Nitrogen dynamics and growth of seedlings of an N-fixing tree (Gliricidia sepium (Jacq.) Walp.) exposed to elevated atmospheric carbon dioxide

Seeds of Gliricidia sepium (Jacq.) Walp., a tree native to seasonal tropical forests of Central America, were inoculated with N-fixing Rhizobium bacteria and grown in growth chambers for 71 days to investigate interactive effects of atmospheric CO₂ and plant N status on early seedling growth, nodulation, and N accretion. Seedlings were grown with CO₂ partial pressures of 350 and 650 μbar (current ambient and a predicted partial pressure of the mid-21st century) and with plus N or minus N nutrient solutions to control soil N status. Of particular interest was seedling response to CO₂ when grown without available soil N, a condition in which seedlings initially experienced severe N deficiency because bacterial N-fixation was the sole source of N. Biomass of leaves, stems, and roots increased significantly with CO₂ enrichment (by 32%, 15% and 26%, respectively) provided seedlings were supplied with N fertilizer.
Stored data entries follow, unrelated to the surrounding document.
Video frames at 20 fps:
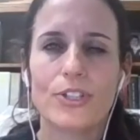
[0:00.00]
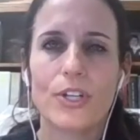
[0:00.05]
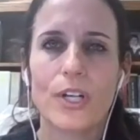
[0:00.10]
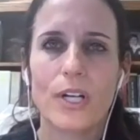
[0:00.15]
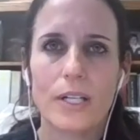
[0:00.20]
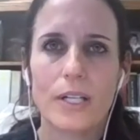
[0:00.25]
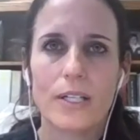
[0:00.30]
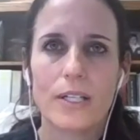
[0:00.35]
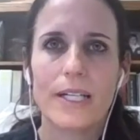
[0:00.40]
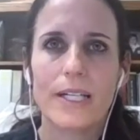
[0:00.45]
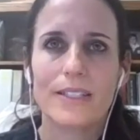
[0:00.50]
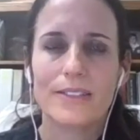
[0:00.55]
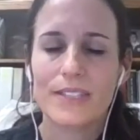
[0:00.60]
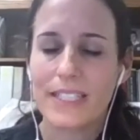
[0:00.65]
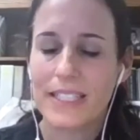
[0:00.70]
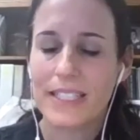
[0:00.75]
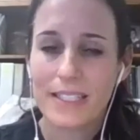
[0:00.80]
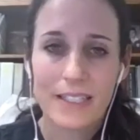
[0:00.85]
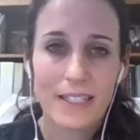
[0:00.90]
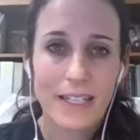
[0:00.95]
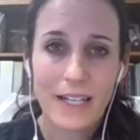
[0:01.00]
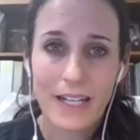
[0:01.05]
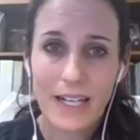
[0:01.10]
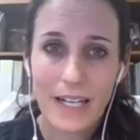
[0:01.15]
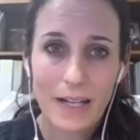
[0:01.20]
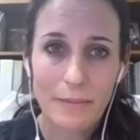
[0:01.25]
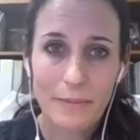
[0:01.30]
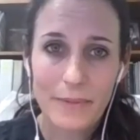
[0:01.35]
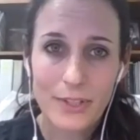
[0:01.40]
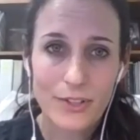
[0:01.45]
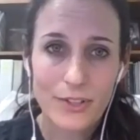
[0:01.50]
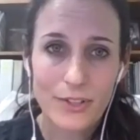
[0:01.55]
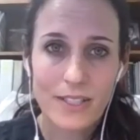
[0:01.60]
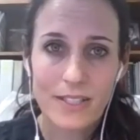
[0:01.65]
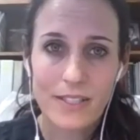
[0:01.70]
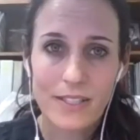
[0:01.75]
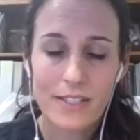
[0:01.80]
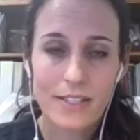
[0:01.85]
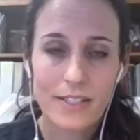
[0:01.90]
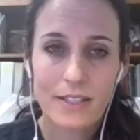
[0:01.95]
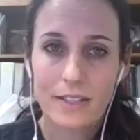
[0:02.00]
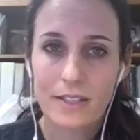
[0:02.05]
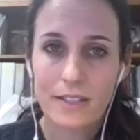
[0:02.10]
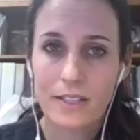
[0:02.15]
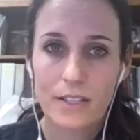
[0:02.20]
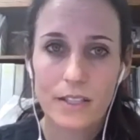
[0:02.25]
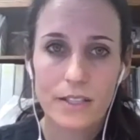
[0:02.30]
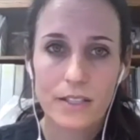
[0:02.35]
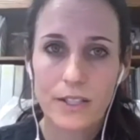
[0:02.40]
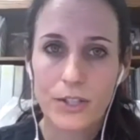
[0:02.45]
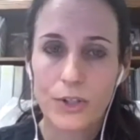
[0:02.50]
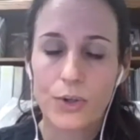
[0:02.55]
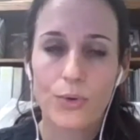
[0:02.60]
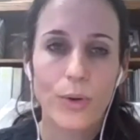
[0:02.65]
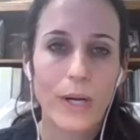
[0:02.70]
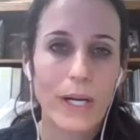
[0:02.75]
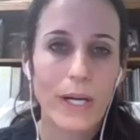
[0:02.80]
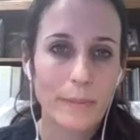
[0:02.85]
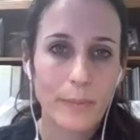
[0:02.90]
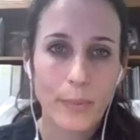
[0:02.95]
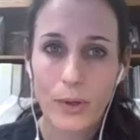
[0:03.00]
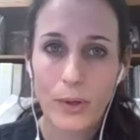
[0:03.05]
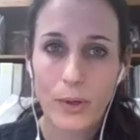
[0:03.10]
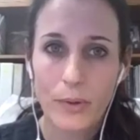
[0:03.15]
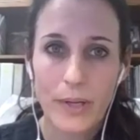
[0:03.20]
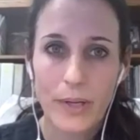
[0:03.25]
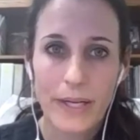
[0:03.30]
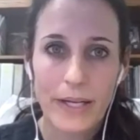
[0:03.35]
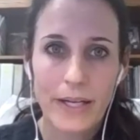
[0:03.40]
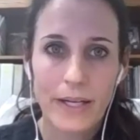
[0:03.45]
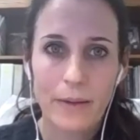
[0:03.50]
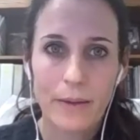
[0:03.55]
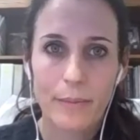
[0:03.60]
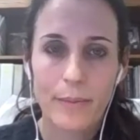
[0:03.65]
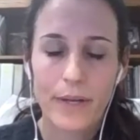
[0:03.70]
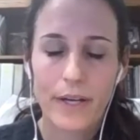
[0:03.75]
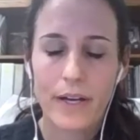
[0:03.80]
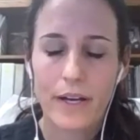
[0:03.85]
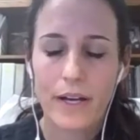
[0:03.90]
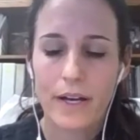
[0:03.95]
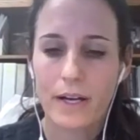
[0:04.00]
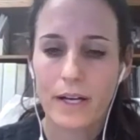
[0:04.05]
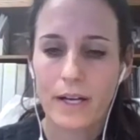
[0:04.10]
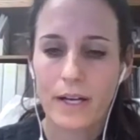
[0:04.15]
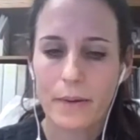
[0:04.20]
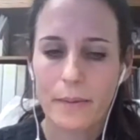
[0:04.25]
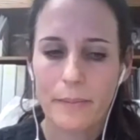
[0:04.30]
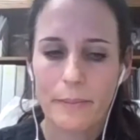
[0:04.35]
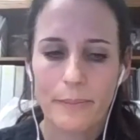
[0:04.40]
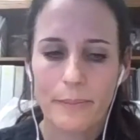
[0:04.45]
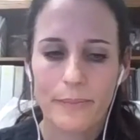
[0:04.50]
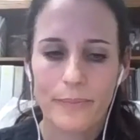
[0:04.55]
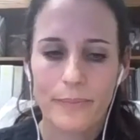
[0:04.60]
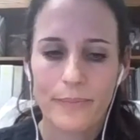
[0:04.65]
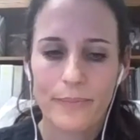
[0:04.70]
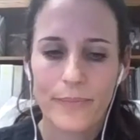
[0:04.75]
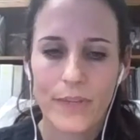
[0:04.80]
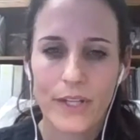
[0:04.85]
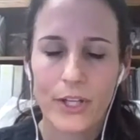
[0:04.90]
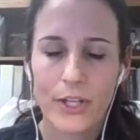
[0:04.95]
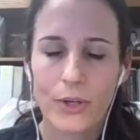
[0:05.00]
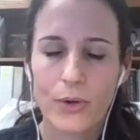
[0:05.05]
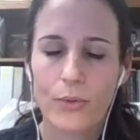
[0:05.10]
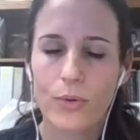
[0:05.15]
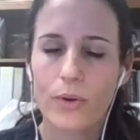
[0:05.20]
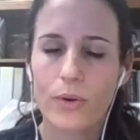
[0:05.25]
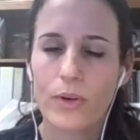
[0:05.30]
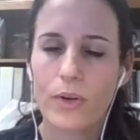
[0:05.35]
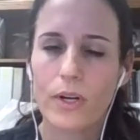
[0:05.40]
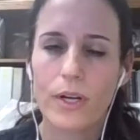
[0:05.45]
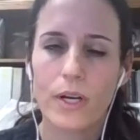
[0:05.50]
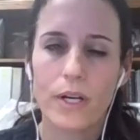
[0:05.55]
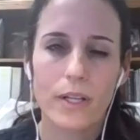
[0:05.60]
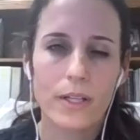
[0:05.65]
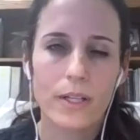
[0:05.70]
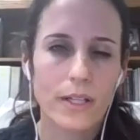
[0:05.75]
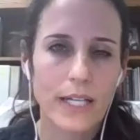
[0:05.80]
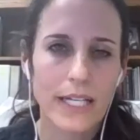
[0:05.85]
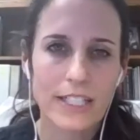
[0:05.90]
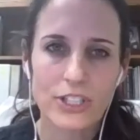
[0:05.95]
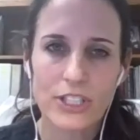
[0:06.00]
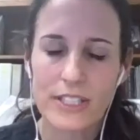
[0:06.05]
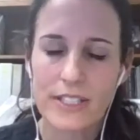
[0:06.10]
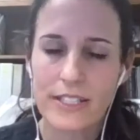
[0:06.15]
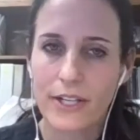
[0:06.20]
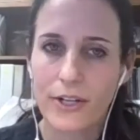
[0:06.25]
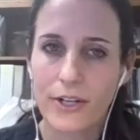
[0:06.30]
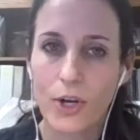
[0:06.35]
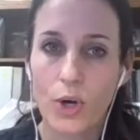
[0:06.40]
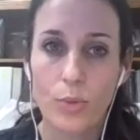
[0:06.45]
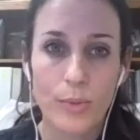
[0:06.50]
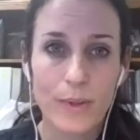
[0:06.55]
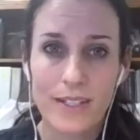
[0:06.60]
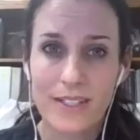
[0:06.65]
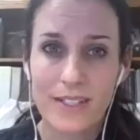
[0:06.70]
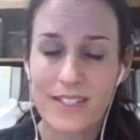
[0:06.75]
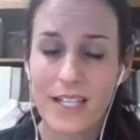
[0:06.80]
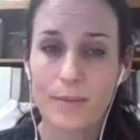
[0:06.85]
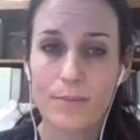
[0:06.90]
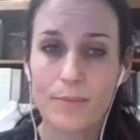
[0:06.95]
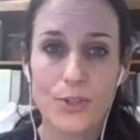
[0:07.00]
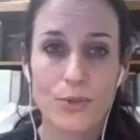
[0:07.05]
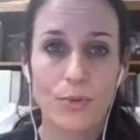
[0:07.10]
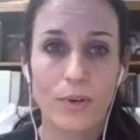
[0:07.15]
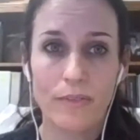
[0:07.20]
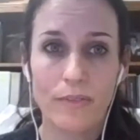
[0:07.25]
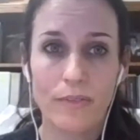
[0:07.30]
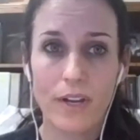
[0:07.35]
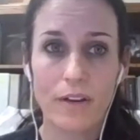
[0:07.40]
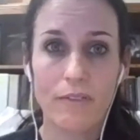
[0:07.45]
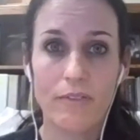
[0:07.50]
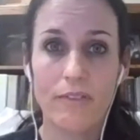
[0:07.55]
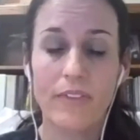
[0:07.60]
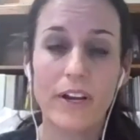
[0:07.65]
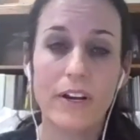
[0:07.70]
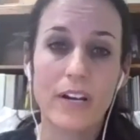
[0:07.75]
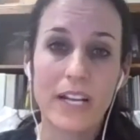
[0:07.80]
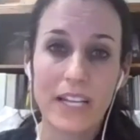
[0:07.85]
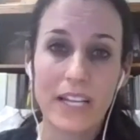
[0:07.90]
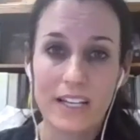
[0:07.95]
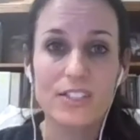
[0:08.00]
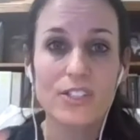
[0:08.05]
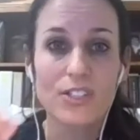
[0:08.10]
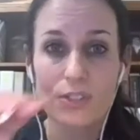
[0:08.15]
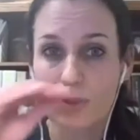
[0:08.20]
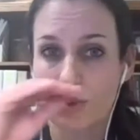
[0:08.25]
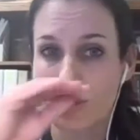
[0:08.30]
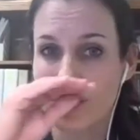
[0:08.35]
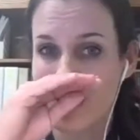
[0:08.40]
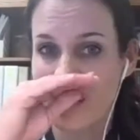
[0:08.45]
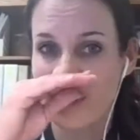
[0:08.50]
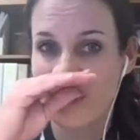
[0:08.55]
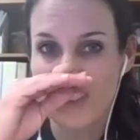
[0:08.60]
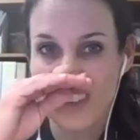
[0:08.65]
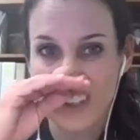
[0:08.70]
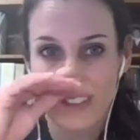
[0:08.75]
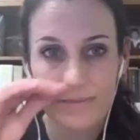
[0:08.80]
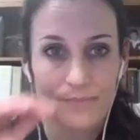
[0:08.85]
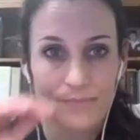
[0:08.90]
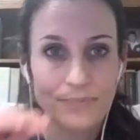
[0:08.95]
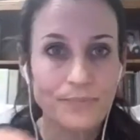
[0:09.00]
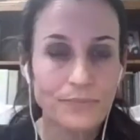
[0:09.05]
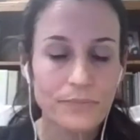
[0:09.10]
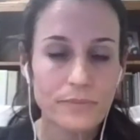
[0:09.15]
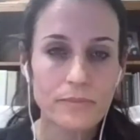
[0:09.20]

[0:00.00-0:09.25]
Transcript: Carlile teed it up to this, you know, great program, you know, like she said, opened us up to a very exclusive and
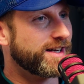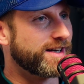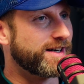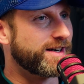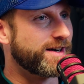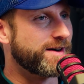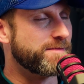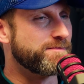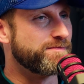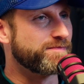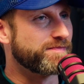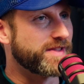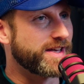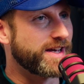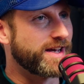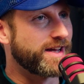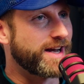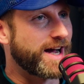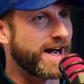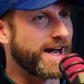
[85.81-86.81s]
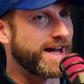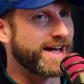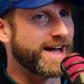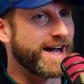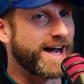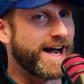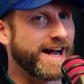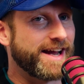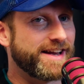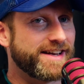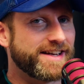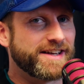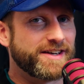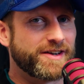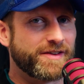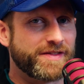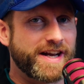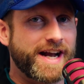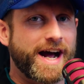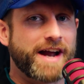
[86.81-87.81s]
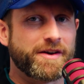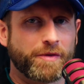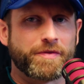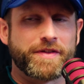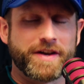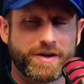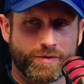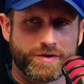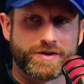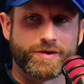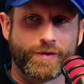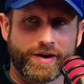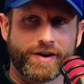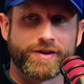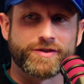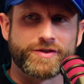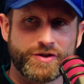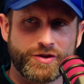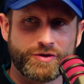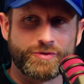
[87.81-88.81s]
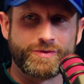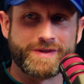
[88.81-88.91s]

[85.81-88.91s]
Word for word: um, then I I you know then I don't think we're doing our due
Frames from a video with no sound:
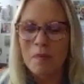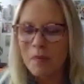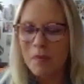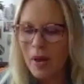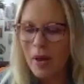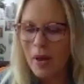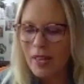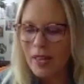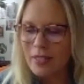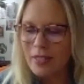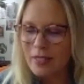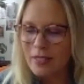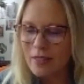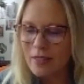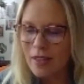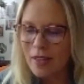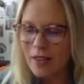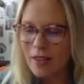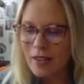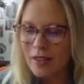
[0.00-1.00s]
But
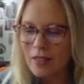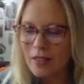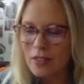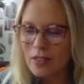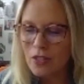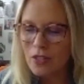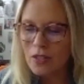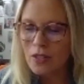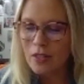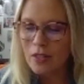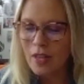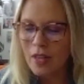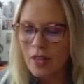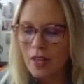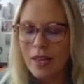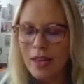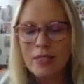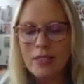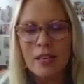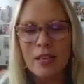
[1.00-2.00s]
the
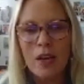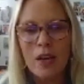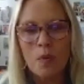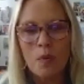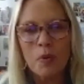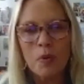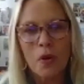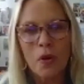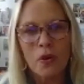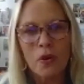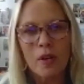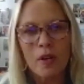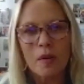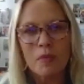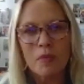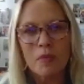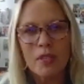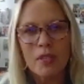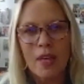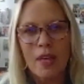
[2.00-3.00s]
SEL
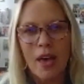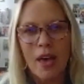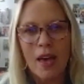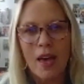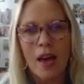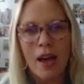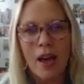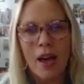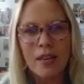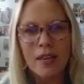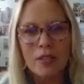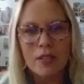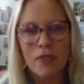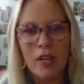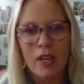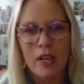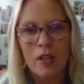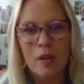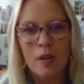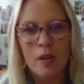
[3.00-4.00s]
program that I
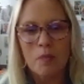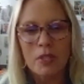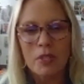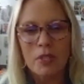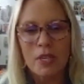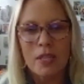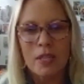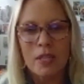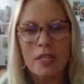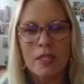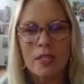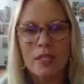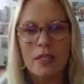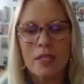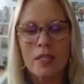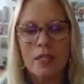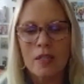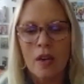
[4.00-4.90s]
developed is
Leaf biomass of N-deficient seedlings was increased 50% by CO₂ enrichment but there was little indication that photosynthate translocation from leaves to roots or that plant N (fixed by Rhizobium) was altered by elevated CO₂. In seedlings supplied with soil N, elevated CO₂ increased average nodule weight, total nodule weight per plant, and the amount of leaf nitrogen provided by N-fixation (as indicated by leaf δ15N). While CO₂ enrichment reduced the N concentration of some plant tissues, whole plant N accretion increased. Results support the contention that increasing atmospheric CO₂ partial pressures will enhance productivity and N-fixing activity of N-fixing tree seedlings, but that the magnitude of early seedling response to CO₂ will depend greatly on plant and soil nutrient status.